La symphonie tombée du ciel
La symphonie tombée du ciel

Un spectacle produit par La Sourde (75) et vu au Théâtre de l’Athénée  le 18 septembre 2024.

 

Direction artistique: Samuel Achache, Antonin-Tri Hoang, Florent Hubert, Eve Risser

Interprètes : Samuel Achache, Antonin-Tri Hoang, Florent Hubert, Eve Risser, Olivier Laisney, Matthieu Bloch, Caroline Peach, Pauline Chiama, Etienne Floutier (en alternance : Agnès Boissonnot-Guilbault), Gulrim Choï, Myrtille Hetzel, Anne-Emmanuelle Davy, Rose Dehors, Apolline Kirklar, Boris Lamerand (en alternance : Marie Salvat), Thibault Pierrard (en alternance : Guihem Flouzat)

Régie son : Julien Aléonard

Costumes : Pauline Kieffer

Genre : théâtre musical ou musique théâtralisée.

Public : Tout public

Durée : 1H

 

Quand Samuel Achache et ses compères Florent Hubert et Antonin-Tri Hoang  sont à l’affiche, j’accours. Pour « cette symphonie tombée du ciel », ils ont intégré Eve Risser. Ensemble ils ont créé un « concerto contre piano  et orchestre » aussi déroutant qu’intéressant.

 

Dans les opus précédents, la compagnie La sourde oeuvrait  à la vulgarisation par la théâtralité de pièces du répertoire. Fidèle à son ADN, il s’agit toujours de mêler théâtre et musique mais, cette fois, dans l’écoute d’une œuvre originale. Le texte interroge la question du miracle. La musique souligne, magnifie, dialogue, incarne les réponses, fruits d’une enquête documentaire et que l’on entend en voix off. La musique est très librement et remarquablement inspirée du Concerto Wq.43/4 pour clavier de Carl Philpp Emanuel Bach. Elle parcourt l’histoire de la musique depuis des chants populaires napolitains jusqu’à Boulez ou Messian en passant par le jazz et l’improvisation. Elle est admirablement interprétée par seize musiciens polyvalents et qui n’hésitent pas, comme c’est de coutume dans la compagnie, à se faire comédiens.

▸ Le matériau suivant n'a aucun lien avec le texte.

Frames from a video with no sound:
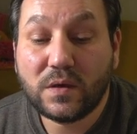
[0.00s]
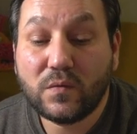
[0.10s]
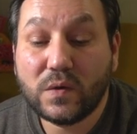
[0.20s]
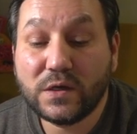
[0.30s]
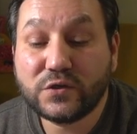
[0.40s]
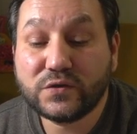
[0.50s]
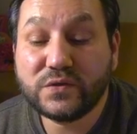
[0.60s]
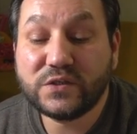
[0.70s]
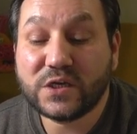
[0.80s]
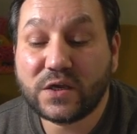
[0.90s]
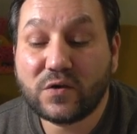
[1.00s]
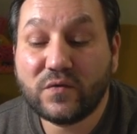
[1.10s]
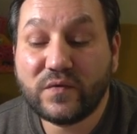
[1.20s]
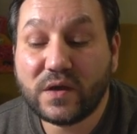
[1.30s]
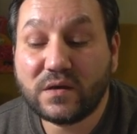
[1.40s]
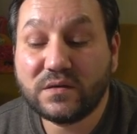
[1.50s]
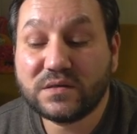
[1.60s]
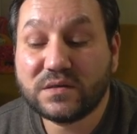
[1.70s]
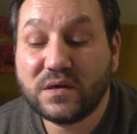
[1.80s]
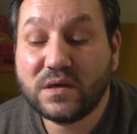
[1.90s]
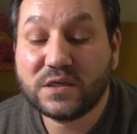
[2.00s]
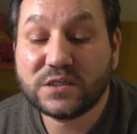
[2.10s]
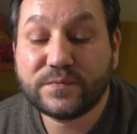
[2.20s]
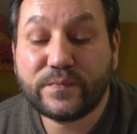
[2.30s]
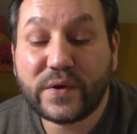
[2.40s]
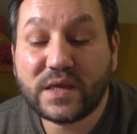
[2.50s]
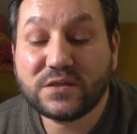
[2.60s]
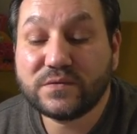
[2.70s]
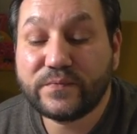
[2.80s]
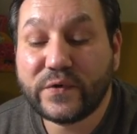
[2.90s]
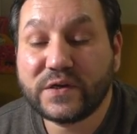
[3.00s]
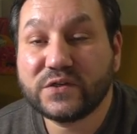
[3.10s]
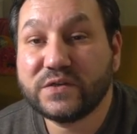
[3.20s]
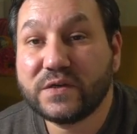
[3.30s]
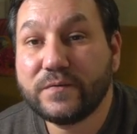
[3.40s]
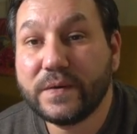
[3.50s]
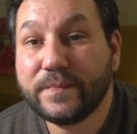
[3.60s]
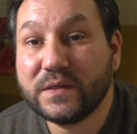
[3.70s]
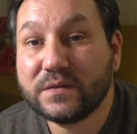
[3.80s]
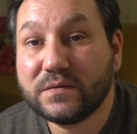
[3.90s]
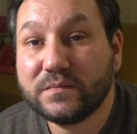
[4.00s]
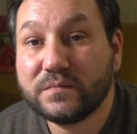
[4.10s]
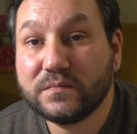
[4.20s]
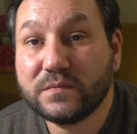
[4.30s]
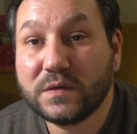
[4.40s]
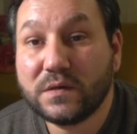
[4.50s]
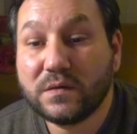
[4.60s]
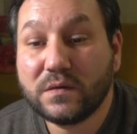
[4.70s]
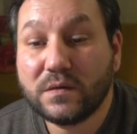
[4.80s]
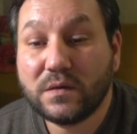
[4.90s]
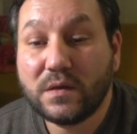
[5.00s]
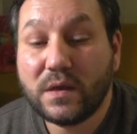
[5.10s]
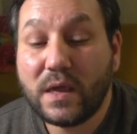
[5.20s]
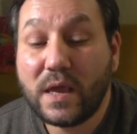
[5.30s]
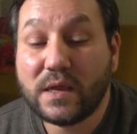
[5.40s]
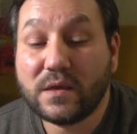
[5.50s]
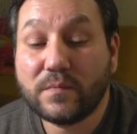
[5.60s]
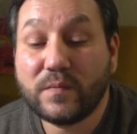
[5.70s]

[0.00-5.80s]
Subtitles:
When should you check your vehicle's spray suppression equipment? A.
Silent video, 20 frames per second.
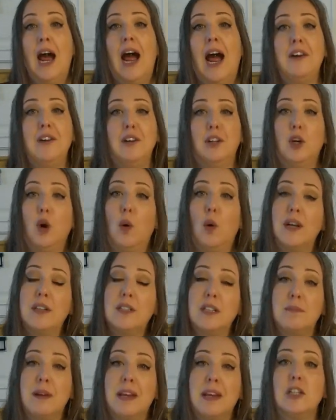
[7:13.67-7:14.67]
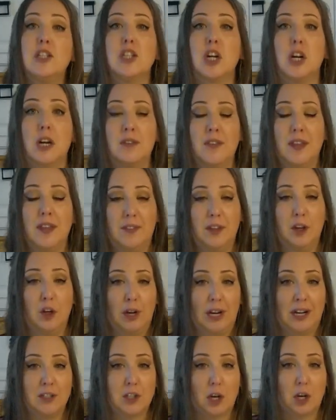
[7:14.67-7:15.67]
And you're going to make sure that the
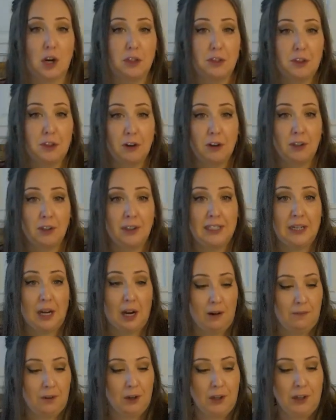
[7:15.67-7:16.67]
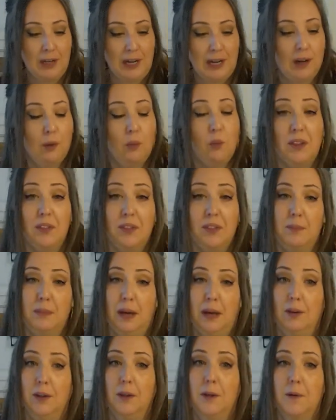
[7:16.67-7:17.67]
grains are thoroughly covered with the
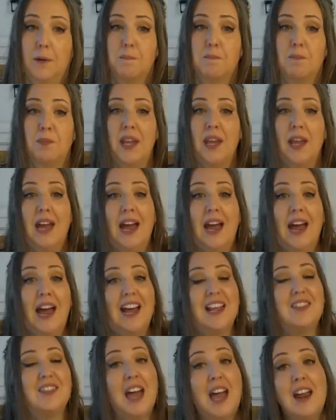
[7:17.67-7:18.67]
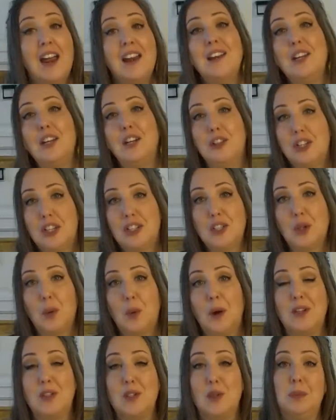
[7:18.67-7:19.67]
milk. And then you're just
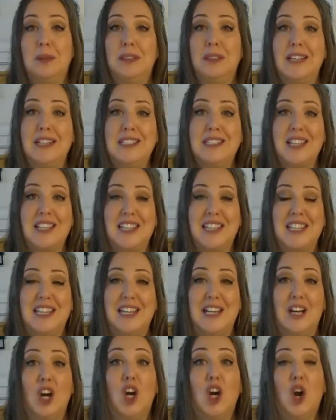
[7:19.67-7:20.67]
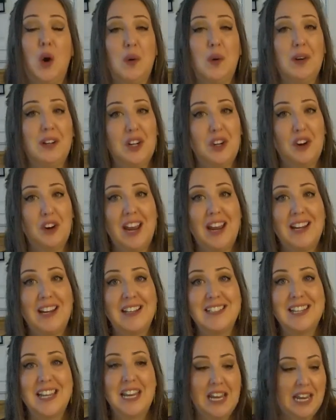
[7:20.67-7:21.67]
going to place the coated
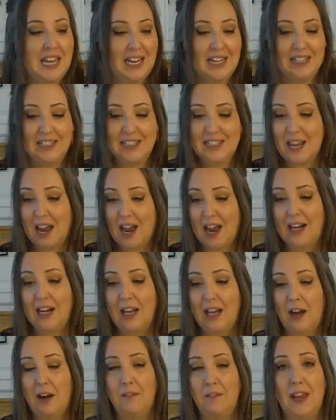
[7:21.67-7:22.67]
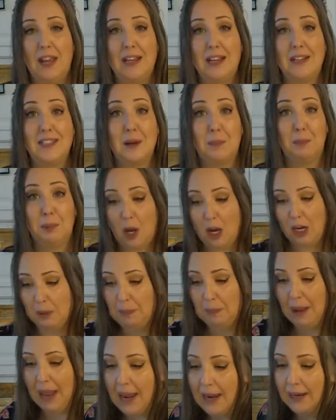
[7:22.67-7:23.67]
grains inside of a Ziploc
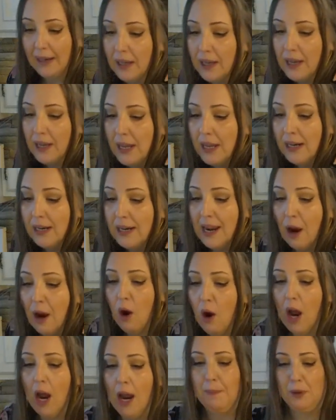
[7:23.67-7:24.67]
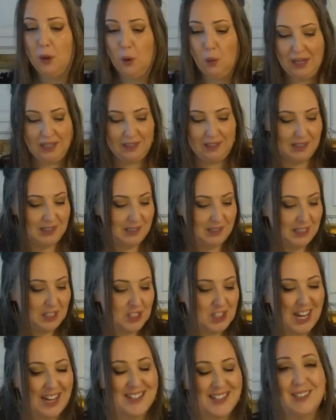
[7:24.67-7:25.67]
bag. Now, I'm going to
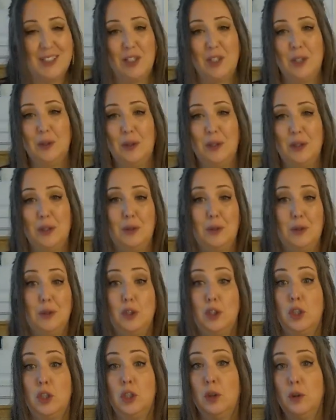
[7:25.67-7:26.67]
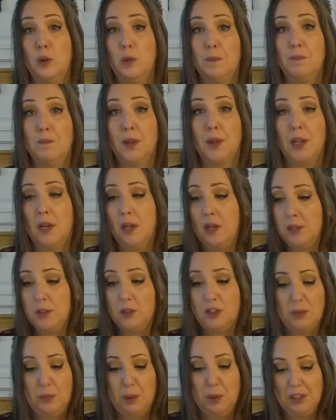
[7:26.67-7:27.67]
suggest you use 2.
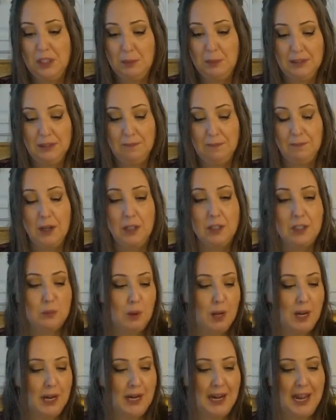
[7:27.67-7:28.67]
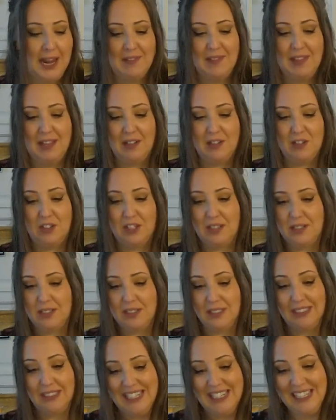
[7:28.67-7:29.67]
So just put them in the first one, and then just
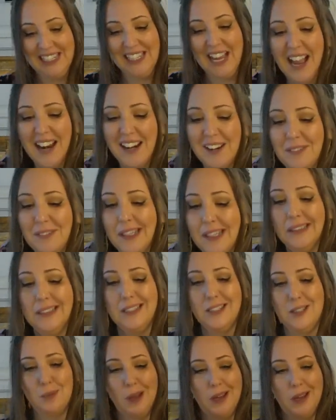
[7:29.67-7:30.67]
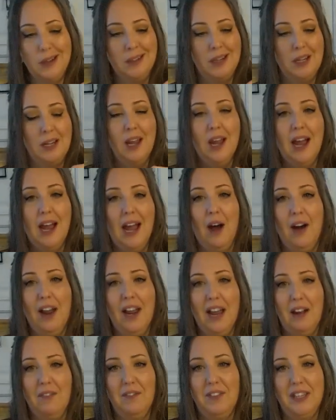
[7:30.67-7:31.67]
kind of like this one, how I
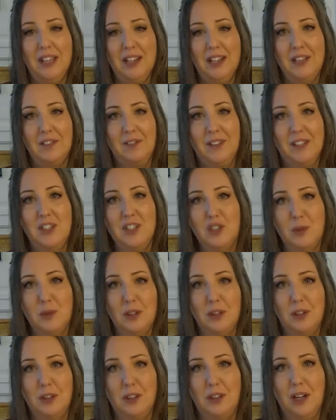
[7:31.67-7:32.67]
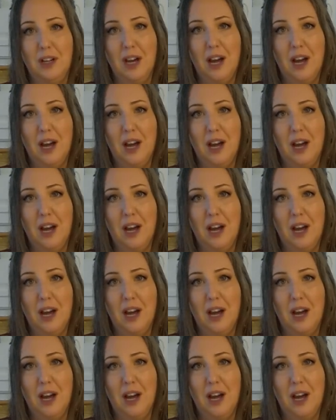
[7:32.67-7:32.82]
have the individual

Le dispositif scénique traduit l’ambition de ce mélange des genres et des voix. Le plateau est nu. Des chaises en plastique dessinent une formation symphonique réduite. Disséminés parmi les musiciens, des baffles de tailles et de formes variées font entendre le résultat des micros-trottoirs : ce sont d’abord des phrases très courtes itératives puis deux grandes narrations. L’une en italien surtitré raconte les deux miracles à la Madone des Femminelli dans la région de Naples ; l’autre est le récit d’une avalanche. Pour mieux embrasser les récits, les musiciens, se déplacent, dessinent d’autres ensembles musicaux (orchestre de chambre, fanfare, piano-bar) tandis qu’un mât porte une suspension circulaire dotée de baffles et de projecteurs.

Malgré son exigence, le spectacle n’est pas dénué d’humour. C’est d’abord un chef d’orchestre totalement perdu dans la manutention des dispositifs audios. C’est ensuite Antonin-Tri Hoang qui parodie au saxophone, en la couvrant, une voix qui s’insurge contre la crédulité. C’est enfin Samuel Achache qui tente de nous expliquer ce qu’est une plaque-avant. Tellement oppressé par la réalité imminente du signifié, il se perd  en digressions et finit par être englouti sous l’orchestre qui entonne l’avalanche. C’est elle qui donne le « la » du code vestimentaire, blanc et paillettes ;  c’est elle qui justifie cette robe en écailles blanches qu’Anne-Emmanuelle Davy, dans une danse échevelée, fait bruisser comme de la neige en suspension ; c’est elle, toujours l’avalanche, qui manifeste, tel un métalangage, le titre du spectacle.

« La symphonie tombée du ciel » est moins un spectacle qu’une performance. C’est  une recherche pointue sur les rapports entre textes et musique, un dialogue entre un orchestre et le théâtre. C’est un peu déconcertant au début mais la qualité technique et l’humour finissent peu à peu par emporter l'adhésion.